What wasn’t fun was how it ended.  I had earlier become friendly with a boy in the dorm, who was considered  “strange” by those who knew him only slightly, and as genuinely weird by those of us who knew him better.  I forget his name; let’s call him Elmore.  Elmore was tall and lanky and pallid as the moon.  Elmore moved as though floating on cool gruel.  Elmore had a guru!  and  kept a picture of the Master on his desk, with little devotional candle. Who had ever heard of anything so strange?  (This was before the Beatles.) Elmore believed in flying saucers, had seen them.  And Elmore saw “auras”.  Which meant trouble.

Elmore decided one night to do an “aural reading” of some of us.  You see, every aura has a different color, depending upon your personality.  A red aura meant you were passionate and emotional; a blue aura meant you were a depressive type.  A green aura meant you were an intriguing sort.

Mine turned out to be yellow.  A yellow aura meant you were homosexual.

‘Homosexual’ is not a good rep at a midwestern men’s school in 1960.

This was near the end of the school year.  I didn’t think much of what Elmore had said, except that it confirmed for me the creepiness of Elmore.  I continued doing my slacker thing; and if I noticed anything strange as I walked around campus, any strange looks or others avoiding me, I didn’t let it bother me, I didn’t know why that would be happening.

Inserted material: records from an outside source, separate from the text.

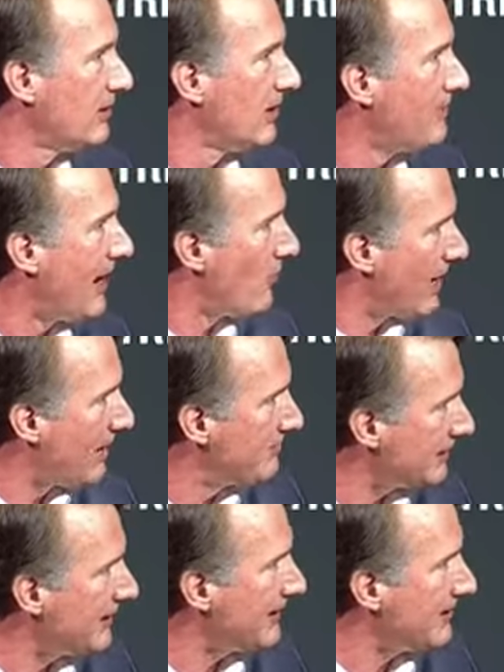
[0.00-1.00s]
about what I
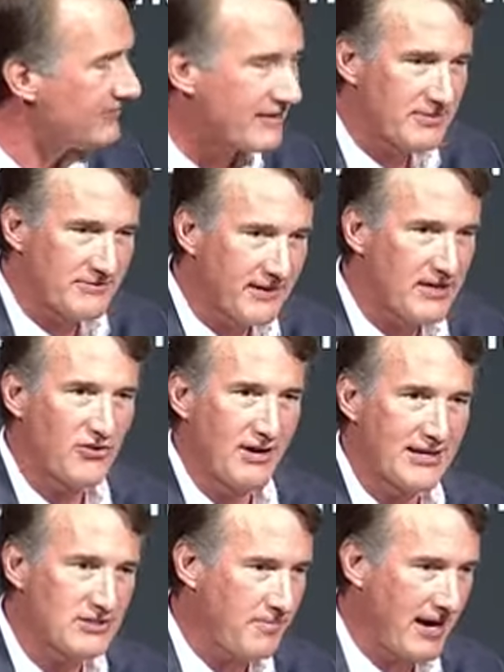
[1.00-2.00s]
believe. I've been very
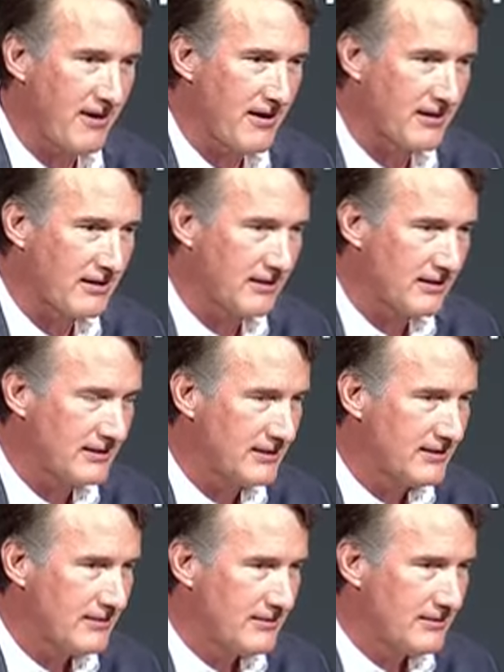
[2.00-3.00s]
transparent.
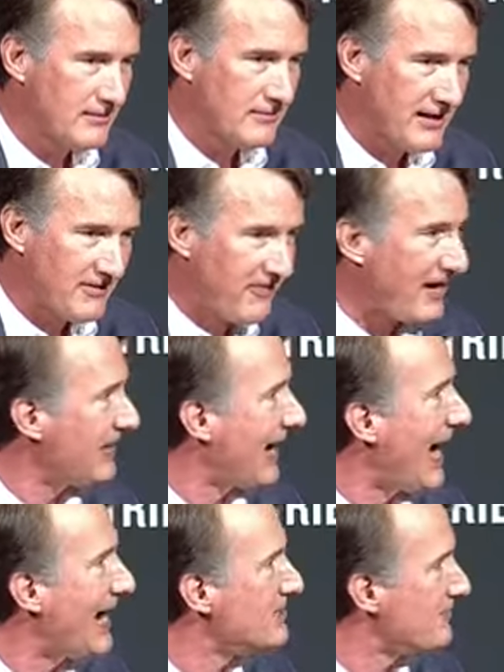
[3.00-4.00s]
My faith
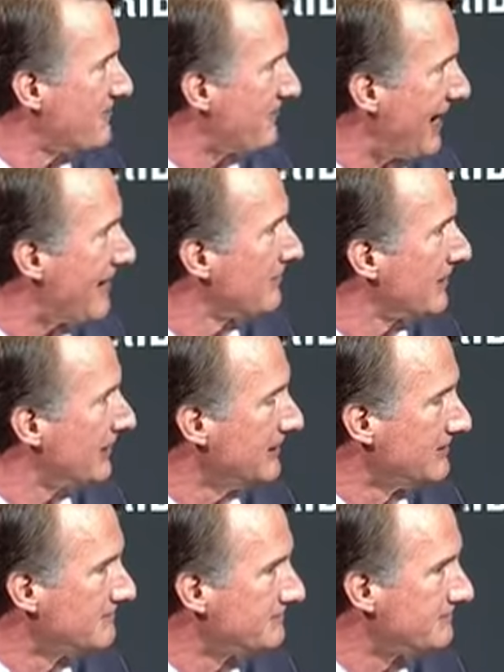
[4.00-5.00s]
guides my family.
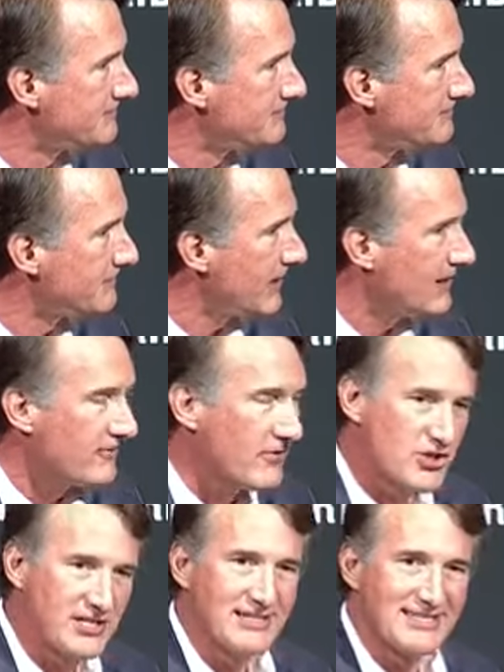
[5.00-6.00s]

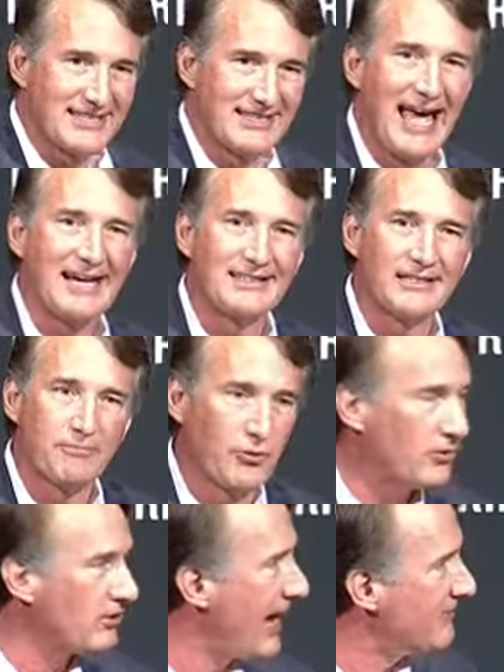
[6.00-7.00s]
Virginians elected a
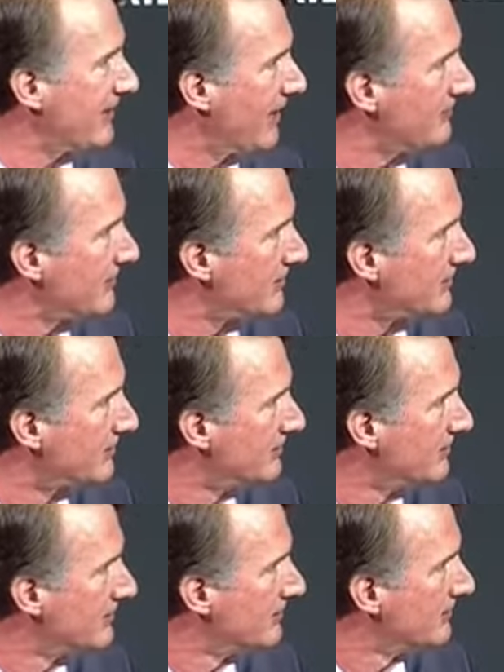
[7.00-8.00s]
pro-life governor.
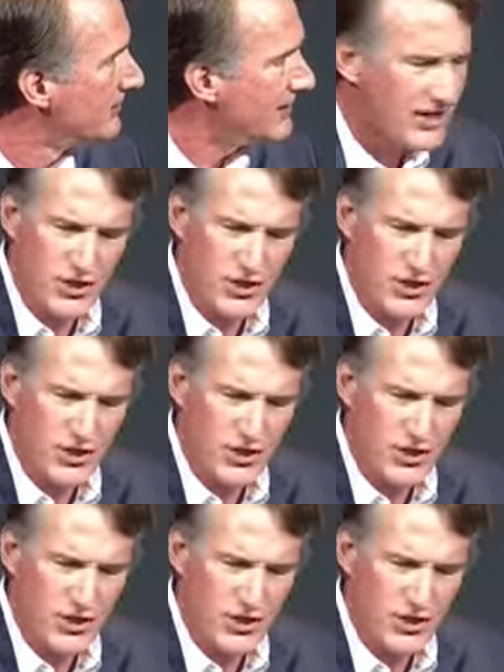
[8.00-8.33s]
I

Until someone clued me in: Ellmore, or someone else who had been in the group that night of the aura reading, was bruting about that I had a yellow aura, and you know what that means, and if you don’t, it means he’s queer.  A faggot.  A fairy.  I had no idea what that could be about.

Until the Dean of Students called me in, one evening, to ask me straight-out, confrontationally, brutally:

“Is it true?”

It hit me full-force, like a two-by-four to the head.

So I cried.  And then, “No, it’s not,” through my tears; and still believing it was not true.  Still denying.

All of which was a pretty good setup for Doctor Deutsch.